It’s still another 3+ miles to the takeout, but this final third of the trip is a bit nondescript. It’s mostly long, broad straightaways due south with a likelihood of “sharing” the river with any contraption driven by a combustible engine trying not to get stuck in the sandy shallows. As you approach the Highway 10 bridge you’ll see beguiling Eau Galle (“oh golly” – not kidding) Mound in the background. Both Svob and Duncanson indicate accesses/ take-outs on the upstream side of the bridge, but once again we saw no discernible presence of such. Instead, there’s a developed concrete ramp and small parking area half a mile downriver from the bridge on the left, in Durand proper.

What we liked:
It’s always enjoyable to complete a river (in this case the final mile of the Red Cedar) while essentially beginning a new chapter of a different one (for us, the Chippewa). Due to its huge width, gentle meanders, and zero obstructions, this is an easy-peasy paddle for beginners as well as seasoned paddlers looking for a lazy float trip. Where the river takes the appearance of a wind-swept barrens with nothing but wild sands for the eye to take in, the whole feel is incredible and attractive. We passed several humongous trees dry-docked on sandy scapes hundreds of feet from the water-line, which invoked two provocative questions: when was the river so high as to deposit something so large so far away, and which enchanting forest did that majestic tree first come from?

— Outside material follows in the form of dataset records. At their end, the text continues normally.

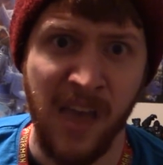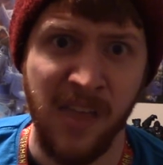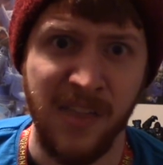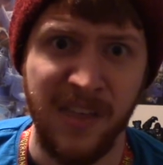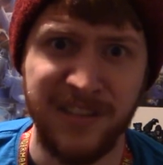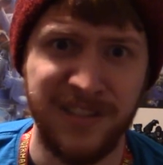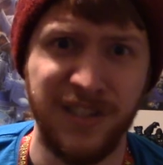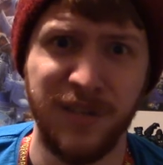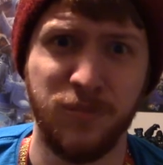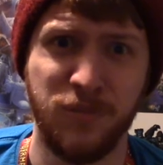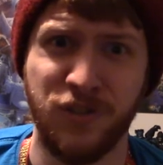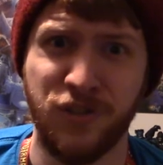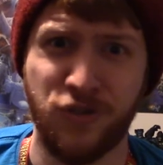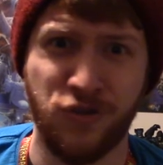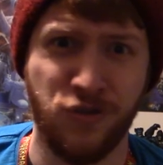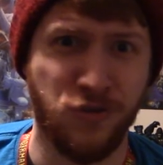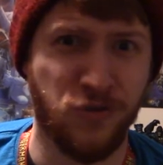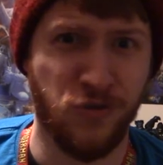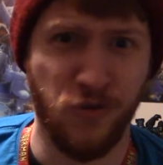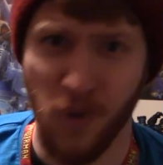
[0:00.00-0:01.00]
That's some
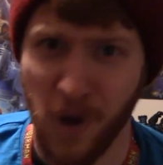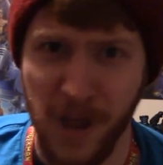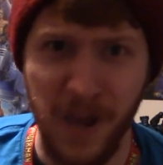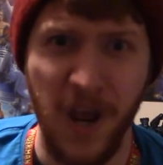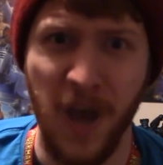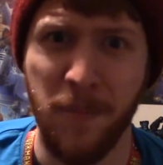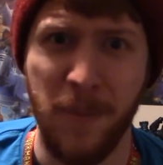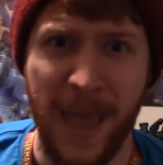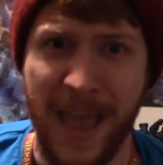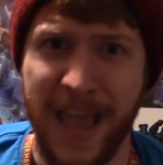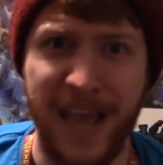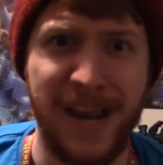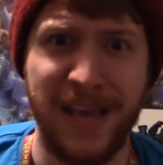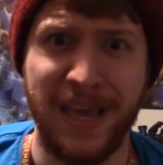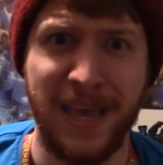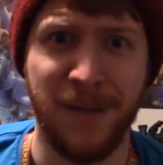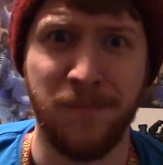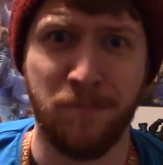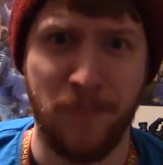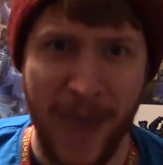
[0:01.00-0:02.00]
straight up
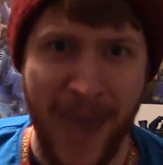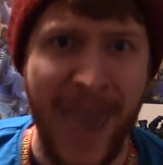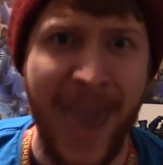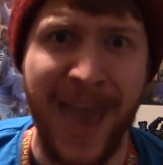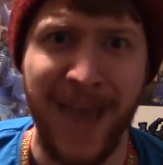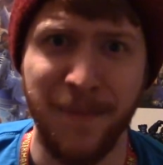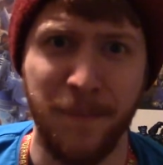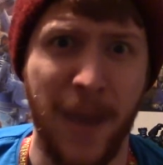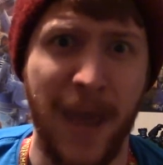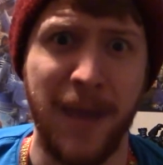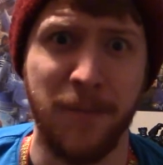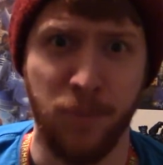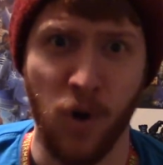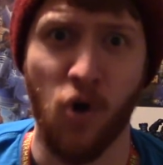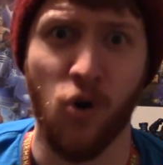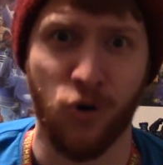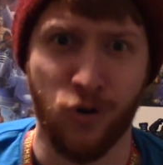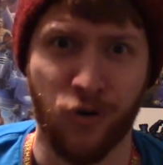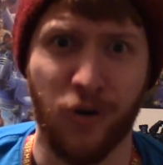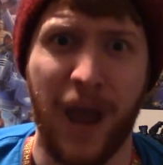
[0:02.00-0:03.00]
Anakin Padme
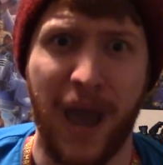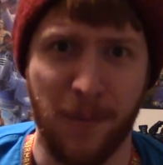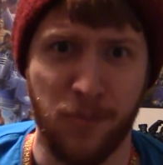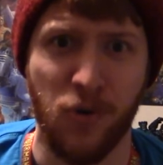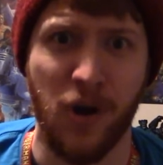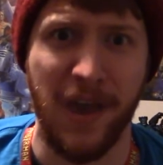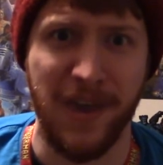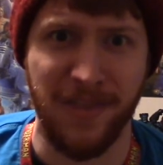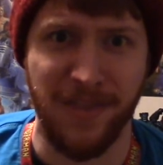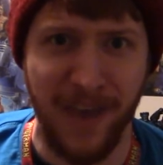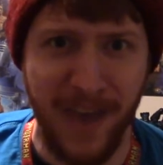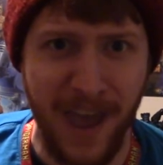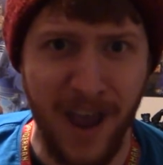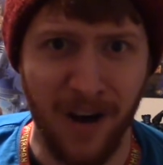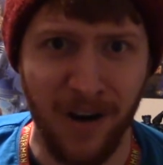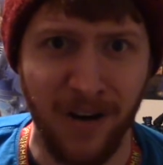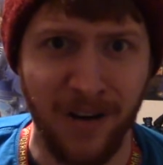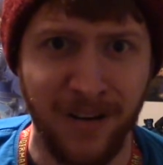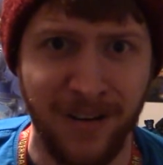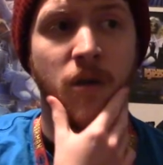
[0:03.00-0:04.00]
bullcrap right
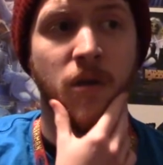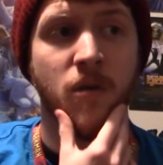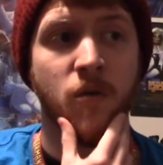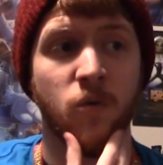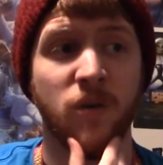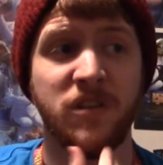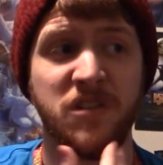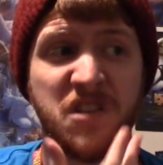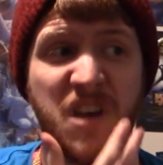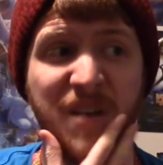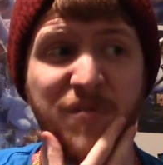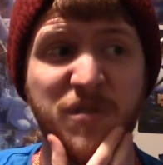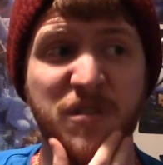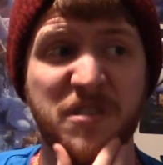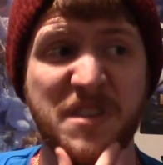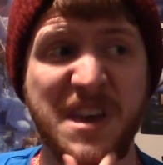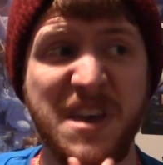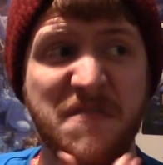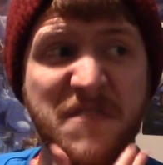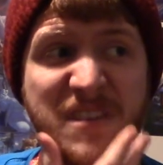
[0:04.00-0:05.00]
there. Which, come to
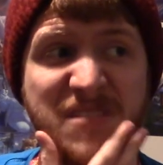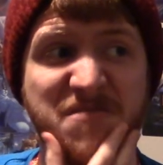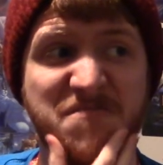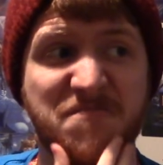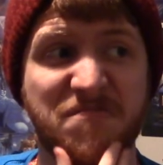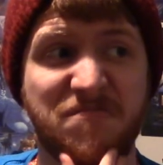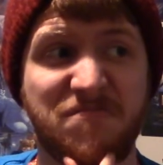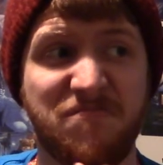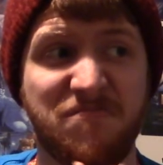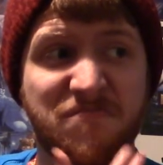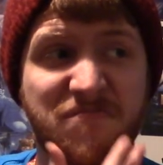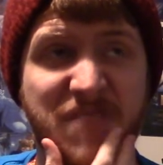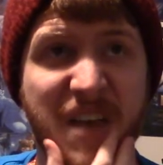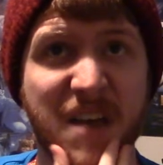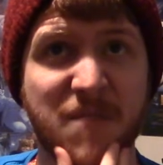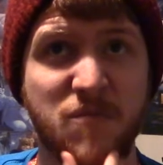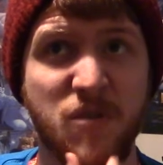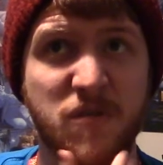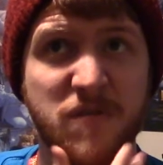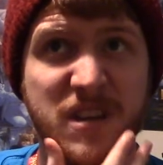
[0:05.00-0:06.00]
think of it,
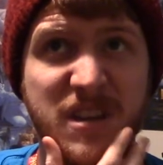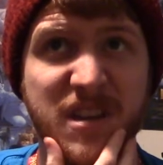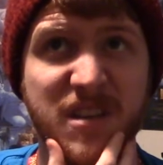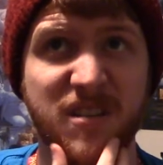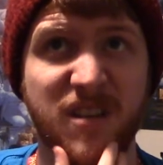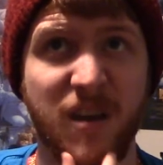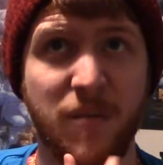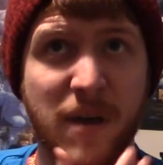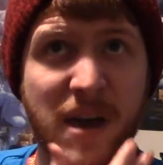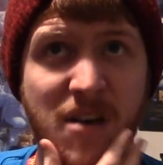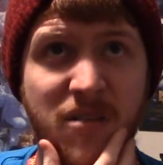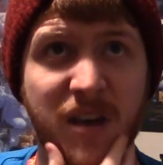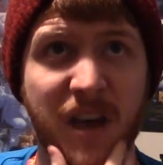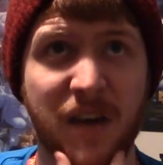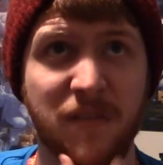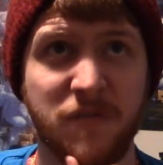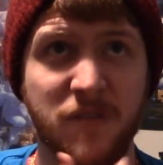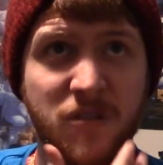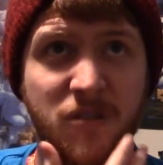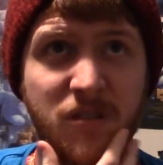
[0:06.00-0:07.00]
that movie did come out
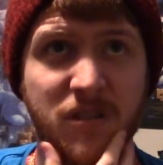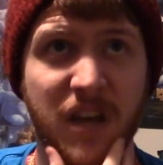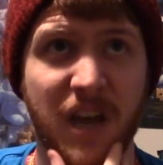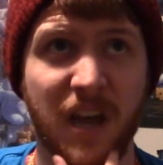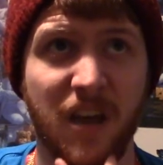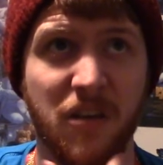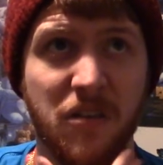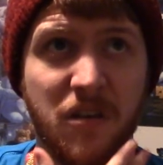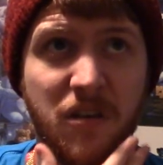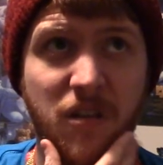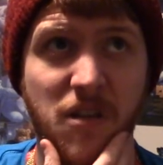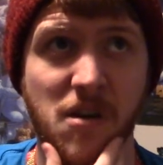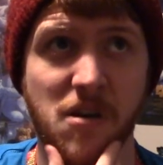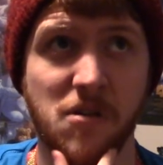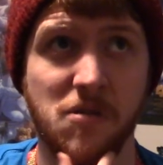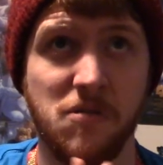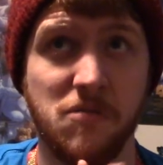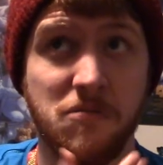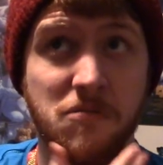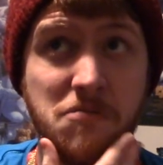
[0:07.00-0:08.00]
after Attack of the
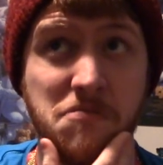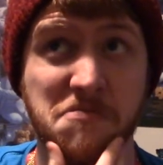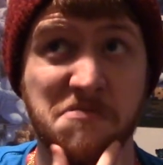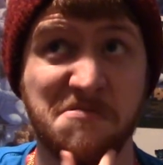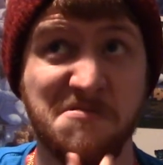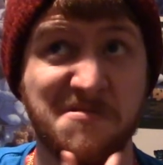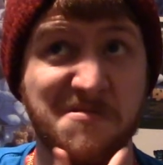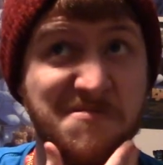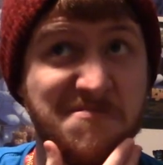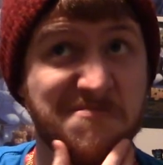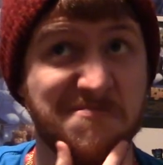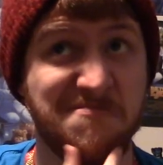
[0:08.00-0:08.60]
Clones.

Fun food for thought while merrily flowing down a stream…

For us, who came with the intention and sought-after preference to bike-shuttle along a dedicated trail, the pedal from the take-out back to the put-in was as fun as the paddle itself. The diamond in that tiara is the Red Cedar River State Trail bridge crossing over the Chippewa River. That we have a network of such recreational opportunities in this state is pretty amazing and leaves one feeling quite lucky to call this place home.

What we didn’t like:
While no fault of either river themselves, each is a victim of those god-awful airboats. Needless to say, this is an absolute nuisance entirely created by humans and our absurd, obscene predilection for the combustible engine. I readily recognize my own bias here, as I’m a boat paddler and bike pedaler (and someone who rues with terrific self-consciousness my own carbon footprint to get me to a river in the first place). This is not some sanctimonious diatribe about motor boats or jet-skis. But these airboats are in a category of obnoxious shamelessness all their own. It’s not only how insanely loud they are; it’s the whining, needling, murderously piercing annoyance of noise dialed up to a million decibels while also wafting hurricane-like bursts of gale-force wind. All so that a handful of yahoos can swiftly zip up or down a big river prone to shallow shoals, which is approximately as close to getting in touch with “nature” as barreling down a country road in a convertible BMW with a broken muffler. Even a Quaker would feel their inner Edward Abbey invoked – and stoked. At the very least they’d hum a bar or two of Bruce Cockburn’s “If I Had a Rocket Launcher.

Leaving that aside, it was a little disappointing to find no access to Nine Mile Slough (aka None Mile); given the wide-open expanse of the main channel itself, slipping into an intimate side channel would have been a nice detour. But it’s likely that the sands of the Chippewa have blocked off this option…at least for the time being or at least when we were on the river. Similarly, I don’t know how we missed Yellow Bank, but apparently we did. Maybe it’s like the alleged boat landing on the upstream side of the Highway 10 bridge…? Rivers change all the time, well we know. It’s one of the things we love most about rivers. But this felt a little ridiculous, making me question occasionally if we were even doing the same trip as in the books!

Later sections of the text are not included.